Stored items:
*** Block opens ***
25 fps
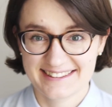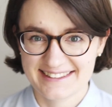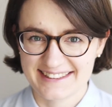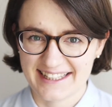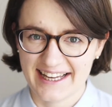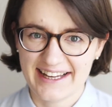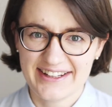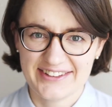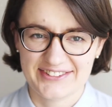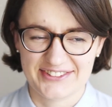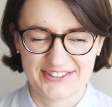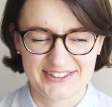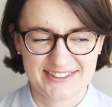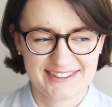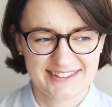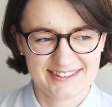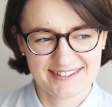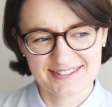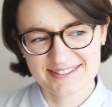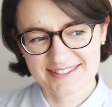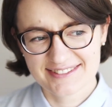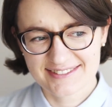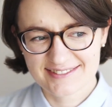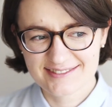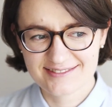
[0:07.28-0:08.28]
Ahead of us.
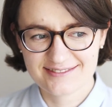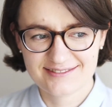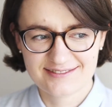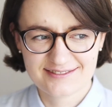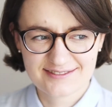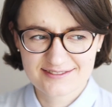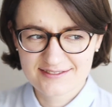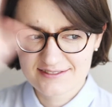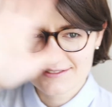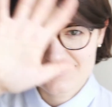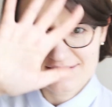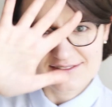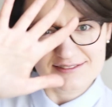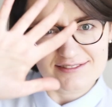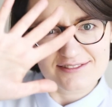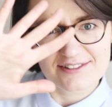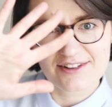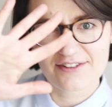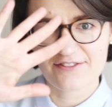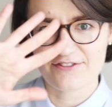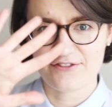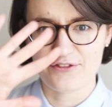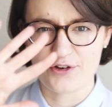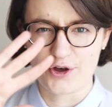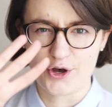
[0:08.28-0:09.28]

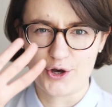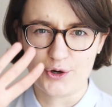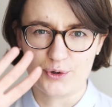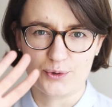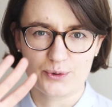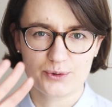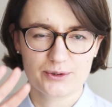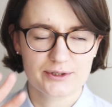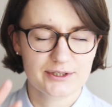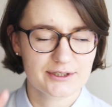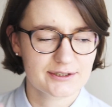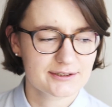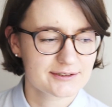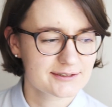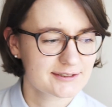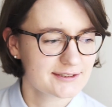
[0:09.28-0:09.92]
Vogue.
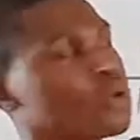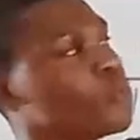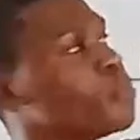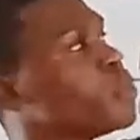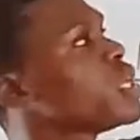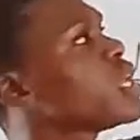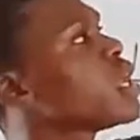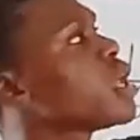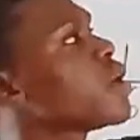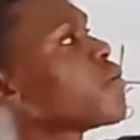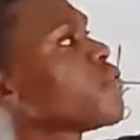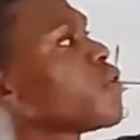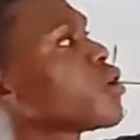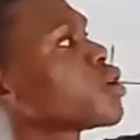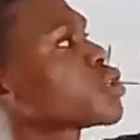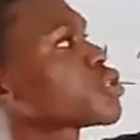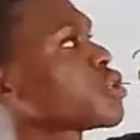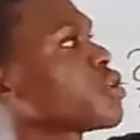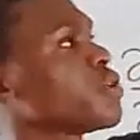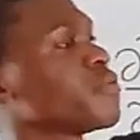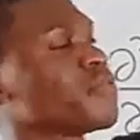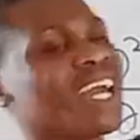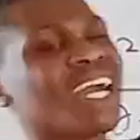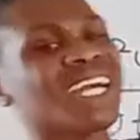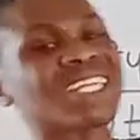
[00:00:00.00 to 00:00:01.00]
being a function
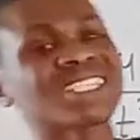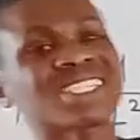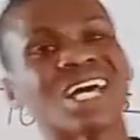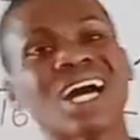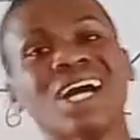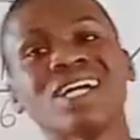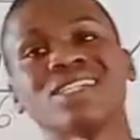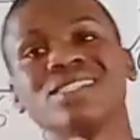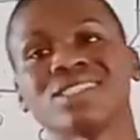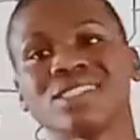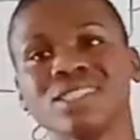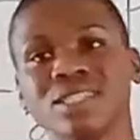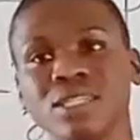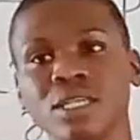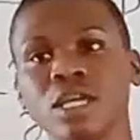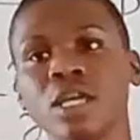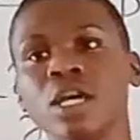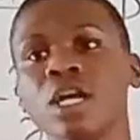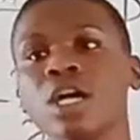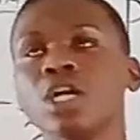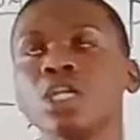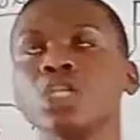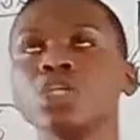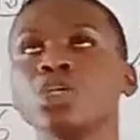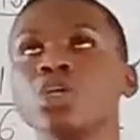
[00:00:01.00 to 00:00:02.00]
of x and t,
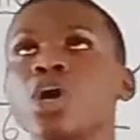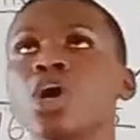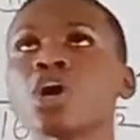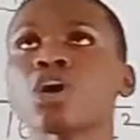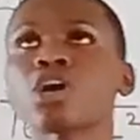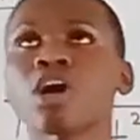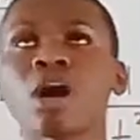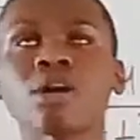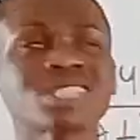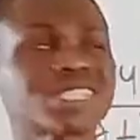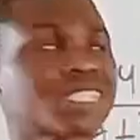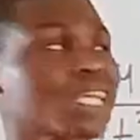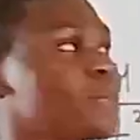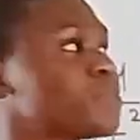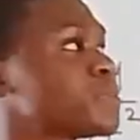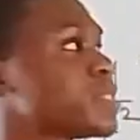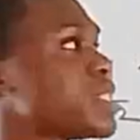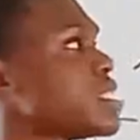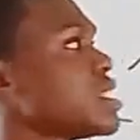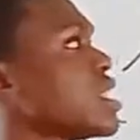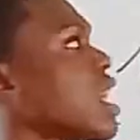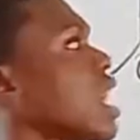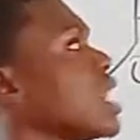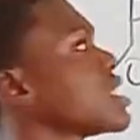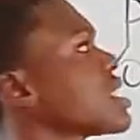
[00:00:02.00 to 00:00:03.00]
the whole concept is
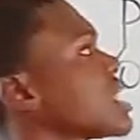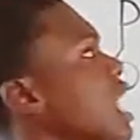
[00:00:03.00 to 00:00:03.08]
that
*** Block closes ***
_YOUR INSTRUCTIONS_
Reprint each of the records exactly and skip the images.

_RESULT BELOW_
25 fps
[0:07.28-0:08.28]
Ahead of us.
[0:08.28-0:09.28]

[0:09.28-0:09.92]
Vogue.
[00:00:00.00 to 00:00:01.00]
being a function
[00:00:01.00 to 00:00:02.00]
of x and t,
[00:00:02.00 to 00:00:03.00]
the whole concept is
[00:00:03.00 to 00:00:03.08]
that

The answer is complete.